I really appreciate your open dialogue policy as sometimes there are legitimate concerns and grievances, but comments like Wilbert’s are really unwarranted and should not be allowed to pollute this forum. Please consider filtering out such juvenile opinions .

mercyril says:

I am very glad to see your job, i am very interested by win ce platform support with qt5.
Win CE has a big part in industrial device and so QT5 for Win CE should be very appreciated.

Slartibart says:

Who let the trolls in?

Jakub says:

Great! I would like to see support for WinCE 5 and WinCE 6 as the lot of our clients use mobile terminals with barcode scanners and WinCE onboard. I was trying to compile Qt4.8.4,Qt5.0, Qt5.0.1 and Qt5.1 for WinCE but with no luck. Also I was trying to get work QtQuick from Qt5.1 on iOS, but with no luck too.

Kostya Maslyuk says:

I’m interested in Windows Mobile too.

Qt 4.8 series should compile fine for WMб, though at runtime you would get exceptions related to static data initialization order. Start thread on forum and invite me, if you wish.

Jakub says:

I was managed to compile Qt 5.1 for WindowsCE and even deploy example project to WinCE Emulator. The problem is that appliaction crashes immediately afet start and doesn’t throw any exception or error. Somehow I can compile only release libraries, so I can’t even attach to the application with debugger.

Recently I was testing Qt for iOS with this solution:

I changed few configure options and Qt for WinCE was successfully compiled. You just need to remove all OpenGL entries from the *.pro files, because -no-opengl doesn’t work and it will block Your compilation. You will also get ‘snprintf is undefined’ error, so change it to sprintf.

Why can’t you build a debug version? And if you need debug symbols you can use -force-debug-info to generate them for a release build.

Laszlo Papp says:

Well done!

QtSerialPort used to work at some point as well, but unfortunately we do not have the manpower anymore to update it alongside the new changes.

It would be nice if someone could help us with that one. We would be supportive as much as we can.

mm says:

How about porting to WEC2013. aka WinCE8.?
The compiler and development tools suppose to improved and on-par with WIndows Desktop.
Perfect opportunity for Digia to fill a huge gap in Windows CE middleware.

We are looking for a device to check whats needed to port Qt5 to WEC2013. It finally has a modern compiler and a lot less restrictions.
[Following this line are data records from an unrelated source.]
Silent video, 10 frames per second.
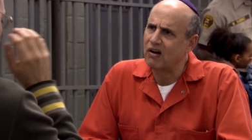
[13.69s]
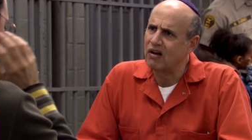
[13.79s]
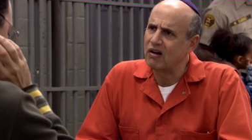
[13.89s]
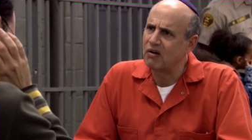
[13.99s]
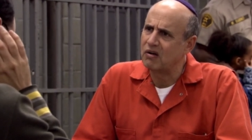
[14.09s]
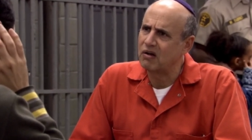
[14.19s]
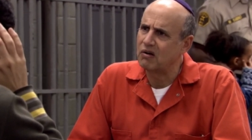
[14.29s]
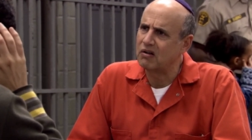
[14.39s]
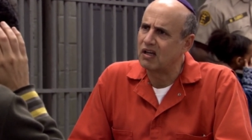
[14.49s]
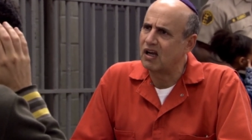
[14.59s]
You know, you
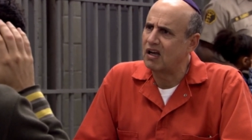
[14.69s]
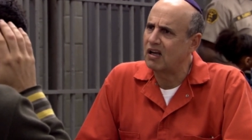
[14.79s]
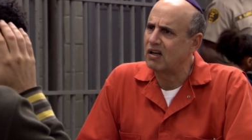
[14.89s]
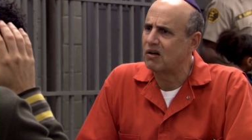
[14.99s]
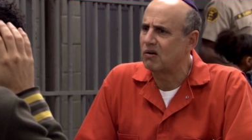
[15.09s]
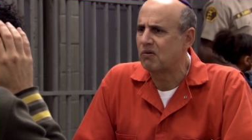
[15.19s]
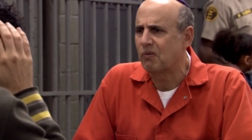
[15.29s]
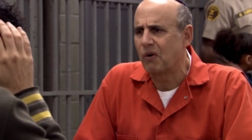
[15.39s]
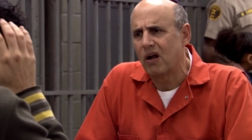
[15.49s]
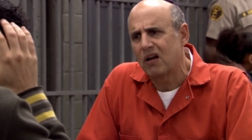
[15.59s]
couldn't kick and you couldn't
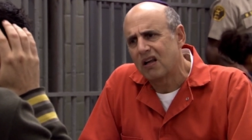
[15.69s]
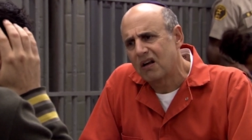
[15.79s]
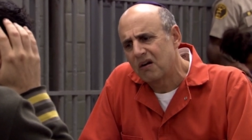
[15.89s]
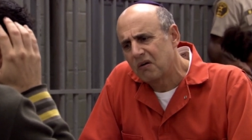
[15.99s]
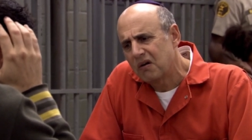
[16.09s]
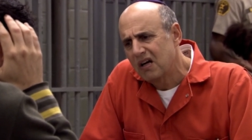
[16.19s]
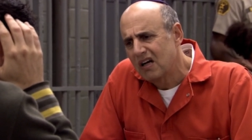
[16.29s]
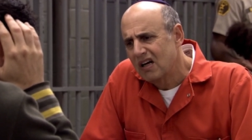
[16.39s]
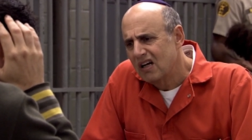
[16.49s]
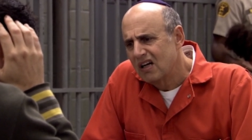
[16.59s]
run, you know.
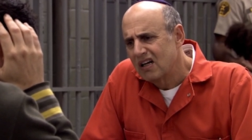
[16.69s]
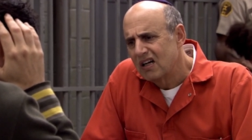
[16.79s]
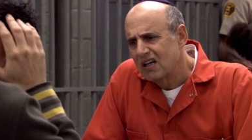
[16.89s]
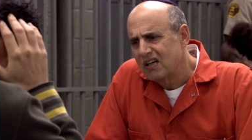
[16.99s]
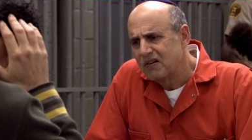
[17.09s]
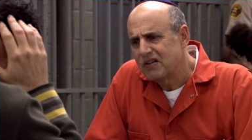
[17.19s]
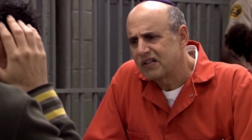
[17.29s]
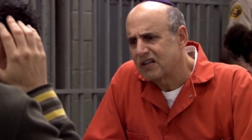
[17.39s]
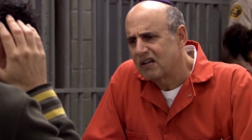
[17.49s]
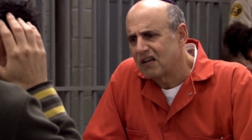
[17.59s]
You're
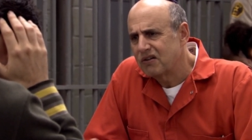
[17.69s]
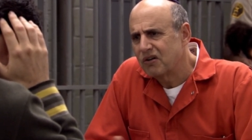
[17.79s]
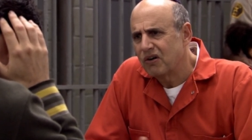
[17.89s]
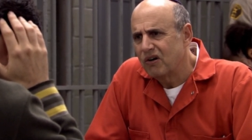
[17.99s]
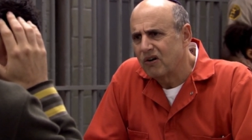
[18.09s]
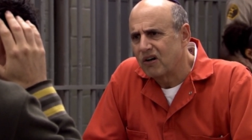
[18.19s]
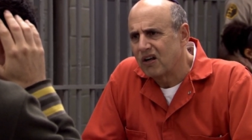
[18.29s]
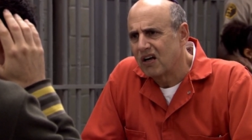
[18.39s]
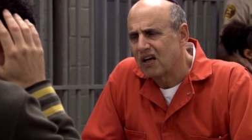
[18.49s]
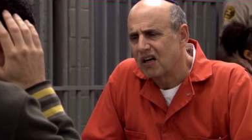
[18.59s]
just a turd.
Can’t say when this will happen, but we definitely want to investigate the
possibility of the port.

mm says:

Boot to Qt on WEC2013 device would be great too.
There are a number of WEC2013 BSP available soon for real devices such as the Freescale iMX6 Saberlight kit.
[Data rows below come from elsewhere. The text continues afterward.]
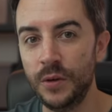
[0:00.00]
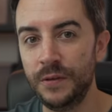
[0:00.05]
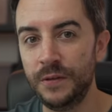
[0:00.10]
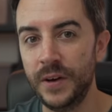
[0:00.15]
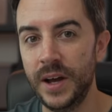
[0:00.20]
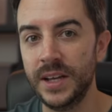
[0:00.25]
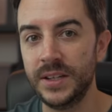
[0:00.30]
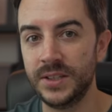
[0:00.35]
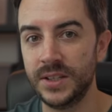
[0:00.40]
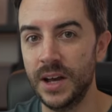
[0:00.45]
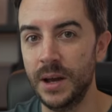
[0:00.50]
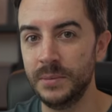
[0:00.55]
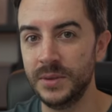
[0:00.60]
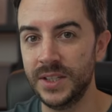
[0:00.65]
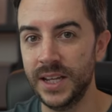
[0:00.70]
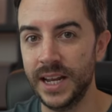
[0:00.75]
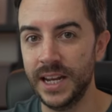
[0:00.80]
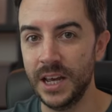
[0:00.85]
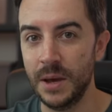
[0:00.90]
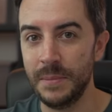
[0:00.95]
first time
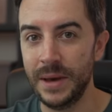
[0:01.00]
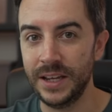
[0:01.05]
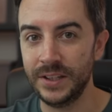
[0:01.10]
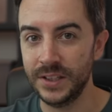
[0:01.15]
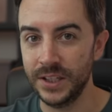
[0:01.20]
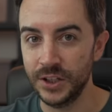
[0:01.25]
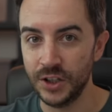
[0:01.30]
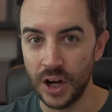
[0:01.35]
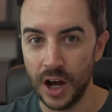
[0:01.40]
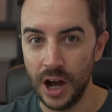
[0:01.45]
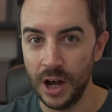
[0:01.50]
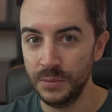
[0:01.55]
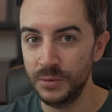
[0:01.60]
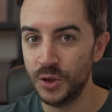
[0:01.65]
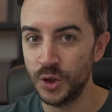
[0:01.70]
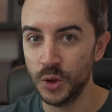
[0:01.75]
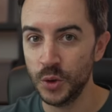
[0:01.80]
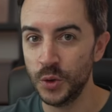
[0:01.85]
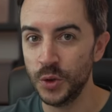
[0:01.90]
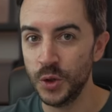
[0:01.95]
sending a message, I'm
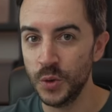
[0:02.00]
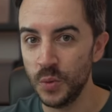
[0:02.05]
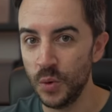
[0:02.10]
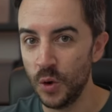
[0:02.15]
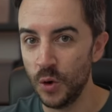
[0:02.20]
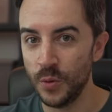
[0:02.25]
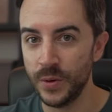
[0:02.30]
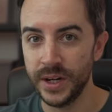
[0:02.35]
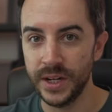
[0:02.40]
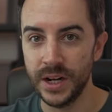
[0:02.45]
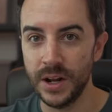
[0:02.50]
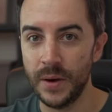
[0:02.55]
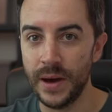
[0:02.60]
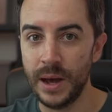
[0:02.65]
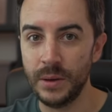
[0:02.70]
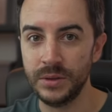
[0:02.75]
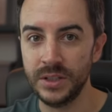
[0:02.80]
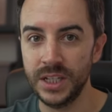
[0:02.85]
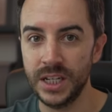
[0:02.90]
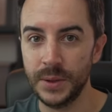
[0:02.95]
sure you already know
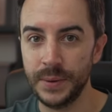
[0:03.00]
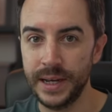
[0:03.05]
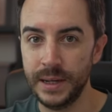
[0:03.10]
how to do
It’s always refreshing to see the Qt philosophy of true cross-platforming at work. Qt everywhere!

huellif says:

Why for Windows CE and not for Symbian???really a shame …

Tosog says:

Hello, thanks for your research. I also tried to compile QT 5.1 for WinCE 6 (R3) but i had no luck using the default settings. Finally I’ve managed to compile for WinCE but i had to do a lot of manual modifications to configure.exe, Makefile.Release files, some source files (SS3 support) etc.
I only see examples using WCE7, but not with WinCE6 R3. Is this supposed to work?
And whats the “official” statement about WinCE6. Is this considered a “supported plattform” or not? In the supported platforms list, only “Windows Embedded Compact and Standard” are supported, but not WinCE 6.